>>>
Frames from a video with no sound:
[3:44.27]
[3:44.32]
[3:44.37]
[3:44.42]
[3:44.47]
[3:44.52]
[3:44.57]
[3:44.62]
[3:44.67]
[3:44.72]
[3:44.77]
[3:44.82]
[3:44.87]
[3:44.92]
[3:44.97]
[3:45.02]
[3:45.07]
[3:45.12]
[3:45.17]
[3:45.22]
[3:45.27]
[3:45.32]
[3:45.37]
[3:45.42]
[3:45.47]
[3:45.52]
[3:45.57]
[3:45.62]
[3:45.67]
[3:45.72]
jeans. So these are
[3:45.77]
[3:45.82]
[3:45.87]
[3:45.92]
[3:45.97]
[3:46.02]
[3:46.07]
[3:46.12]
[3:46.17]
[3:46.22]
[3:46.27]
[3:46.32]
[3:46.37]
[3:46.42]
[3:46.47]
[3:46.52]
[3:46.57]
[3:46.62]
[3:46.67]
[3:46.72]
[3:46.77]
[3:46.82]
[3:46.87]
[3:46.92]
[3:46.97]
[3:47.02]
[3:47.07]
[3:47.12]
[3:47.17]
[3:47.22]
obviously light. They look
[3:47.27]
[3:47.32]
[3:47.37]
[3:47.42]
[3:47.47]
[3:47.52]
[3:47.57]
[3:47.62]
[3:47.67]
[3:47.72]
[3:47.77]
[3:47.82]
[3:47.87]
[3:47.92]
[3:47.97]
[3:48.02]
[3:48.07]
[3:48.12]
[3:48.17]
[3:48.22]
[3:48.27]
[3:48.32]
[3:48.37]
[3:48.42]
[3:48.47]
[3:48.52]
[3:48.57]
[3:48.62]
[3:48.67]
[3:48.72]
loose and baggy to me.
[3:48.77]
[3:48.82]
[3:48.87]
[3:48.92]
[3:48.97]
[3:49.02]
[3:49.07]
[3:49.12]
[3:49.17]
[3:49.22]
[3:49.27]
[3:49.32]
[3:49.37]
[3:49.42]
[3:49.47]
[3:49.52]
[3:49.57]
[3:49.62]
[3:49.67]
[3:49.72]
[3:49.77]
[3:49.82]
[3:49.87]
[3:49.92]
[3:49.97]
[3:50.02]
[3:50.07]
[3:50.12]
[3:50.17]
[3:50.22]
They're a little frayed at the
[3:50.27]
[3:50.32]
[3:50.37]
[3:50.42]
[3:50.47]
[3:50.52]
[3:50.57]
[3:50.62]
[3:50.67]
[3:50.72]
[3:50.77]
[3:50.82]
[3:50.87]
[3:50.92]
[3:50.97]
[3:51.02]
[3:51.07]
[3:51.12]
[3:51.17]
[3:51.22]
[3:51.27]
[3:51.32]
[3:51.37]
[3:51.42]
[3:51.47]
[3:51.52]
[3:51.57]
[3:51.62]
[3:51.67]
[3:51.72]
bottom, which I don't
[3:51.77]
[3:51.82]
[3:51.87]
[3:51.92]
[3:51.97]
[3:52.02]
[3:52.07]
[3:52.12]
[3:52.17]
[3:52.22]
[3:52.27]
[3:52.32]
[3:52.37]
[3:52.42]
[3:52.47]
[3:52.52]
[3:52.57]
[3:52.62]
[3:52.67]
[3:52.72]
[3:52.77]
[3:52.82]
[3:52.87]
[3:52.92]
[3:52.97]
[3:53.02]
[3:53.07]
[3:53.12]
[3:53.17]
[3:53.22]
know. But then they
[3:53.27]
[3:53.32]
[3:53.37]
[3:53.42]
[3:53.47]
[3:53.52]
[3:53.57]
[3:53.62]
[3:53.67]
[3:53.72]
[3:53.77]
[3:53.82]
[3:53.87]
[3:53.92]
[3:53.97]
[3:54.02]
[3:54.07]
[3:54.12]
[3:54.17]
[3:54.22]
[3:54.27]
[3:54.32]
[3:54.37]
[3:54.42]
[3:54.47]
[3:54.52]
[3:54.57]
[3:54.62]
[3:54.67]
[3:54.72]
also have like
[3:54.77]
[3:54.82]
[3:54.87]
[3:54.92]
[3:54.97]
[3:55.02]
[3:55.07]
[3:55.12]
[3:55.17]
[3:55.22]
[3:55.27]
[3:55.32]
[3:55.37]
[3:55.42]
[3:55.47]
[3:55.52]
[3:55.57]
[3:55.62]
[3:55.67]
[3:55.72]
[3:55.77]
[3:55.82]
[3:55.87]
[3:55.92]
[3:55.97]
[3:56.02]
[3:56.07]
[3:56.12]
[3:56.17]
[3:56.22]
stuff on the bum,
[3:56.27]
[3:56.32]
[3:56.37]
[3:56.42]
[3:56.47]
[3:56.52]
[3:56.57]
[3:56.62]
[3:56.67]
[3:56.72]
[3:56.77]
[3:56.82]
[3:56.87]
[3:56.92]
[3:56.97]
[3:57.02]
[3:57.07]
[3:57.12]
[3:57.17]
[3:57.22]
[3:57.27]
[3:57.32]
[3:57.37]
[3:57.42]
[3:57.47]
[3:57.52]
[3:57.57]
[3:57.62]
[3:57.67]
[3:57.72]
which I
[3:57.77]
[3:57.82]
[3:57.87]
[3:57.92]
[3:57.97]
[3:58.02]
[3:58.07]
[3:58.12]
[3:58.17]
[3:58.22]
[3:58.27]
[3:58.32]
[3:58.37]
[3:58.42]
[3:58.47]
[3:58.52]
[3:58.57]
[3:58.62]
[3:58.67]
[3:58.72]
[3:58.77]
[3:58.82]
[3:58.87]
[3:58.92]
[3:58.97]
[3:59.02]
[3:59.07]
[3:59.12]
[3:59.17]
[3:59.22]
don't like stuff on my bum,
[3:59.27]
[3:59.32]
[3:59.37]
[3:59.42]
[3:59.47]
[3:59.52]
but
<<<
What the task asks – Write the entries out once more, exactly as they appear.

Written response –
Frames from a video with no sound:
[3:44.27]
[3:44.32]
[3:44.37]
[3:44.42]
[3:44.47]
[3:44.52]
[3:44.57]
[3:44.62]
[3:44.67]
[3:44.72]
[3:44.77]
[3:44.82]
[3:44.87]
[3:44.92]
[3:44.97]
[3:45.02]
[3:45.07]
[3:45.12]
[3:45.17]
[3:45.22]
[3:45.27]
[3:45.32]
[3:45.37]
[3:45.42]
[3:45.47]
[3:45.52]
[3:45.57]
[3:45.62]
[3:45.67]
[3:45.72]
jeans. So these are
[3:45.77]
[3:45.82]
[3:45.87]
[3:45.92]
[3:45.97]
[3:46.02]
[3:46.07]
[3:46.12]
[3:46.17]
[3:46.22]
[3:46.27]
[3:46.32]
[3:46.37]
[3:46.42]
[3:46.47]
[3:46.52]
[3:46.57]
[3:46.62]
[3:46.67]
[3:46.72]
[3:46.77]
[3:46.82]
[3:46.87]
[3:46.92]
[3:46.97]
[3:47.02]
[3:47.07]
[3:47.12]
[3:47.17]
[3:47.22]
obviously light. They look
[3:47.27]
[3:47.32]
[3:47.37]
[3:47.42]
[3:47.47]
[3:47.52]
[3:47.57]
[3:47.62]
[3:47.67]
[3:47.72]
[3:47.77]
[3:47.82]
[3:47.87]
[3:47.92]
[3:47.97]
[3:48.02]
[3:48.07]
[3:48.12]
[3:48.17]
[3:48.22]
[3:48.27]
[3:48.32]
[3:48.37]
[3:48.42]
[3:48.47]
[3:48.52]
[3:48.57]
[3:48.62]
[3:48.67]
[3:48.72]
loose and baggy to me.
[3:48.77]
[3:48.82]
[3:48.87]
[3:48.92]
[3:48.97]
[3:49.02]
[3:49.07]
[3:49.12]
[3:49.17]
[3:49.22]
[3:49.27]
[3:49.32]
[3:49.37]
[3:49.42]
[3:49.47]
[3:49.52]
[3:49.57]
[3:49.62]
[3:49.67]
[3:49.72]
[3:49.77]
[3:49.82]
[3:49.87]
[3:49.92]
[3:49.97]
[3:50.02]
[3:50.07]
[3:50.12]
[3:50.17]
[3:50.22]
They're a little frayed at the
[3:50.27]
[3:50.32]
[3:50.37]
[3:50.42]
[3:50.47]
[3:50.52]
[3:50.57]
[3:50.62]
[3:50.67]
[3:50.72]
[3:50.77]
[3:50.82]
[3:50.87]
[3:50.92]
[3:50.97]
[3:51.02]
[3:51.07]
[3:51.12]
[3:51.17]
[3:51.22]
[3:51.27]
[3:51.32]
[3:51.37]
[3:51.42]
[3:51.47]
[3:51.52]
[3:51.57]
[3:51.62]
[3:51.67]
[3:51.72]
bottom, which I don't
[3:51.77]
[3:51.82]
[3:51.87]
[3:51.92]
[3:51.97]
[3:52.02]
[3:52.07]
[3:52.12]
[3:52.17]
[3:52.22]
[3:52.27]
[3:52.32]
[3:52.37]
[3:52.42]
[3:52.47]
[3:52.52]
[3:52.57]
[3:52.62]
[3:52.67]
[3:52.72]
[3:52.77]
[3:52.82]
[3:52.87]
[3:52.92]
[3:52.97]
[3:53.02]
[3:53.07]
[3:53.12]
[3:53.17]
[3:53.22]
know. But then they
[3:53.27]
[3:53.32]
[3:53.37]
[3:53.42]
[3:53.47]
[3:53.52]
[3:53.57]
[3:53.62]
[3:53.67]
[3:53.72]
[3:53.77]
[3:53.82]
[3:53.87]
[3:53.92]
[3:53.97]
[3:54.02]
[3:54.07]
[3:54.12]
[3:54.17]
[3:54.22]
[3:54.27]
[3:54.32]
[3:54.37]
[3:54.42]
[3:54.47]
[3:54.52]
[3:54.57]
[3:54.62]
[3:54.67]
[3:54.72]
also have like
[3:54.77]
[3:54.82]
[3:54.87]
[3:54.92]
[3:54.97]
[3:55.02]
[3:55.07]
[3:55.12]
[3:55.17]
[3:55.22]
[3:55.27]
[3:55.32]
[3:55.37]
[3:55.42]
[3:55.47]
[3:55.52]
[3:55.57]
[3:55.62]
[3:55.67]
[3:55.72]
[3:55.77]
[3:55.82]
[3:55.87]
[3:55.92]
[3:55.97]
[3:56.02]
[3:56.07]
[3:56.12]
[3:56.17]
[3:56.22]
stuff on the bum,
[3:56.27]
[3:56.32]
[3:56.37]
[3:56.42]
[3:56.47]
[3:56.52]
[3:56.57]
[3:56.62]
[3:56.67]
[3:56.72]
[3:56.77]
[3:56.82]
[3:56.87]
[3:56.92]
[3:56.97]
[3:57.02]
[3:57.07]
[3:57.12]
[3:57.17]
[3:57.22]
[3:57.27]
[3:57.32]
[3:57.37]
[3:57.42]
[3:57.47]
[3:57.52]
[3:57.57]
[3:57.62]
[3:57.67]
[3:57.72]
which I
[3:57.77]
[3:57.82]
[3:57.87]
[3:57.92]
[3:57.97]
[3:58.02]
[3:58.07]
[3:58.12]
[3:58.17]
[3:58.22]
[3:58.27]
[3:58.32]
[3:58.37]
[3:58.42]
[3:58.47]
[3:58.52]
[3:58.57]
[3:58.62]
[3:58.67]
[3:58.72]
[3:58.77]
[3:58.82]
[3:58.87]
[3:58.92]
[3:58.97]
[3:59.02]
[3:59.07]
[3:59.12]
[3:59.17]
[3:59.22]
don't like stuff on my bum,
[3:59.27]
[3:59.32]
[3:59.37]
[3:59.42]
[3:59.47]
[3:59.52]
but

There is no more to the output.